[[ RECORD SET open ]]

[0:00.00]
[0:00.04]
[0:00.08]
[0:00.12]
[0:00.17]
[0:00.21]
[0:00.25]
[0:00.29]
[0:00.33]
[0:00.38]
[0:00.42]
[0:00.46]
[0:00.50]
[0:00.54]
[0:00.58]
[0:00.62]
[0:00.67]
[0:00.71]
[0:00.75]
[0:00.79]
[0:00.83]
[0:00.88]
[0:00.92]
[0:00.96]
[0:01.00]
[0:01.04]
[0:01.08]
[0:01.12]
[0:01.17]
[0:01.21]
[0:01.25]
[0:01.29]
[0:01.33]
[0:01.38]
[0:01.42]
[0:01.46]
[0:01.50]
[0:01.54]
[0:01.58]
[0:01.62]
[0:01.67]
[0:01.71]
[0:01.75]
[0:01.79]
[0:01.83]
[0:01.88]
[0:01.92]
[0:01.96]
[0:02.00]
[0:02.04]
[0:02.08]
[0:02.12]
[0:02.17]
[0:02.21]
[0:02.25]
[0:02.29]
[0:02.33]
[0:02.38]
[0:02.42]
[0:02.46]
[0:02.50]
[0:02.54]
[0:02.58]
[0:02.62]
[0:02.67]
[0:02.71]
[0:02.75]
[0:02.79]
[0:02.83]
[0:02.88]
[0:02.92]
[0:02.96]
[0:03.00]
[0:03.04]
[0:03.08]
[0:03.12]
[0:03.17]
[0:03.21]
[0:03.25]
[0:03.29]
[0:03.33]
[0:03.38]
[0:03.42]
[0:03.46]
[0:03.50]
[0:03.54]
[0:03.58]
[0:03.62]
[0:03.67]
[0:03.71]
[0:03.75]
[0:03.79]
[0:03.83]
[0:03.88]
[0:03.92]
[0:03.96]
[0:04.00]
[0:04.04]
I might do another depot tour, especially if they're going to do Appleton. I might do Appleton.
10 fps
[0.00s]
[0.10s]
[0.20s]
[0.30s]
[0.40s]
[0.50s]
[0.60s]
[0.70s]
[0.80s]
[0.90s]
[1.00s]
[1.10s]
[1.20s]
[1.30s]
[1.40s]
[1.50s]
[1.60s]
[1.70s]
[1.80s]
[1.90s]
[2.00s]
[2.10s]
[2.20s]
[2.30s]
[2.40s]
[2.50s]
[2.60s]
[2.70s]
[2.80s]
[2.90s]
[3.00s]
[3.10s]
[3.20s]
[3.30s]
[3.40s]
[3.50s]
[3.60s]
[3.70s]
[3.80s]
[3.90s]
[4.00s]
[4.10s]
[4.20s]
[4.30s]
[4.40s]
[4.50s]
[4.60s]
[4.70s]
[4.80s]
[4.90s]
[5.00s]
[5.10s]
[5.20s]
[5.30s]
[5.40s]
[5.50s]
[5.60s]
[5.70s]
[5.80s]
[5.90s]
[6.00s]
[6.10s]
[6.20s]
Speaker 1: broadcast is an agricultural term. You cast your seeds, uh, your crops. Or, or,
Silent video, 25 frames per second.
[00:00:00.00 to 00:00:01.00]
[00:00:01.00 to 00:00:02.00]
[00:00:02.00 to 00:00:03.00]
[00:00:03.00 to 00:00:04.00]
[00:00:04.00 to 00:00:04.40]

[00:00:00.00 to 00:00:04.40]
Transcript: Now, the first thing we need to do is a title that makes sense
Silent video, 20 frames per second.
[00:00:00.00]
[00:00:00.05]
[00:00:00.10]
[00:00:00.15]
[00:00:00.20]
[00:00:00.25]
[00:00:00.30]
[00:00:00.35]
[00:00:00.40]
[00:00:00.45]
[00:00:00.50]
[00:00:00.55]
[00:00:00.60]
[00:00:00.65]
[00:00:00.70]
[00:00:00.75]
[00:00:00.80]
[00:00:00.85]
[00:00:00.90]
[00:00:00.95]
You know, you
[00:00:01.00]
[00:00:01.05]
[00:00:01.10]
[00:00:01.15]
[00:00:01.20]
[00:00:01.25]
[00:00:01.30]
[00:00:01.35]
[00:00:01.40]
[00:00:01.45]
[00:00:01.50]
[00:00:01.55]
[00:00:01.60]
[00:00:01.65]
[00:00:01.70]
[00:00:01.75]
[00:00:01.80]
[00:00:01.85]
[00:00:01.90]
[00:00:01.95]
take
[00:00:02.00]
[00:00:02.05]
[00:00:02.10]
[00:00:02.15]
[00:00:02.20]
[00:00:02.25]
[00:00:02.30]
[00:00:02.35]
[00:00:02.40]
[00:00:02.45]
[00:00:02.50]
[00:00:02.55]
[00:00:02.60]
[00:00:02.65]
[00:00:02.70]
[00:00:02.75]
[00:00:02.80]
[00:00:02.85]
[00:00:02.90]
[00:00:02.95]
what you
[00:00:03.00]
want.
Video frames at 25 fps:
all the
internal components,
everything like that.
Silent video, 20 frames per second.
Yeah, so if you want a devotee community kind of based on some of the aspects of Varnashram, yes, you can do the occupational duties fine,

[[ RECORD SET closed ]]

### WHAT THE TASK ASKS
Return, word for word, the line containing "[00:00:00.95]" and all lines after it through the last line of the records, and nothing else.

### TASK RESPONSE
[00:00:00.95]
You know, you
[00:00:01.00]
[00:00:01.05]
[00:00:01.10]
[00:00:01.15]
[00:00:01.20]
[00:00:01.25]
[00:00:01.30]
[00:00:01.35]
[00:00:01.40]
[00:00:01.45]
[00:00:01.50]
[00:00:01.55]
[00:00:01.60]
[00:00:01.65]
[00:00:01.70]
[00:00:01.75]
[00:00:01.80]
[00:00:01.85]
[00:00:01.90]
[00:00:01.95]
take
[00:00:02.00]
[00:00:02.05]
[00:00:02.10]
[00:00:02.15]
[00:00:02.20]
[00:00:02.25]
[00:00:02.30]
[00:00:02.35]
[00:00:02.40]
[00:00:02.45]
[00:00:02.50]
[00:00:02.55]
[00:00:02.60]
[00:00:02.65]
[00:00:02.70]
[00:00:02.75]
[00:00:02.80]
[00:00:02.85]
[00:00:02.90]
[00:00:02.95]
what you
[00:00:03.00]
want.
Video frames at 25 fps:
all the
internal components,
everything like that.
Silent video, 20 frames per second.
Yeah, so if you want a devotee community kind of based on some of the aspects of Varnashram, yes, you can do the occupational duties fine,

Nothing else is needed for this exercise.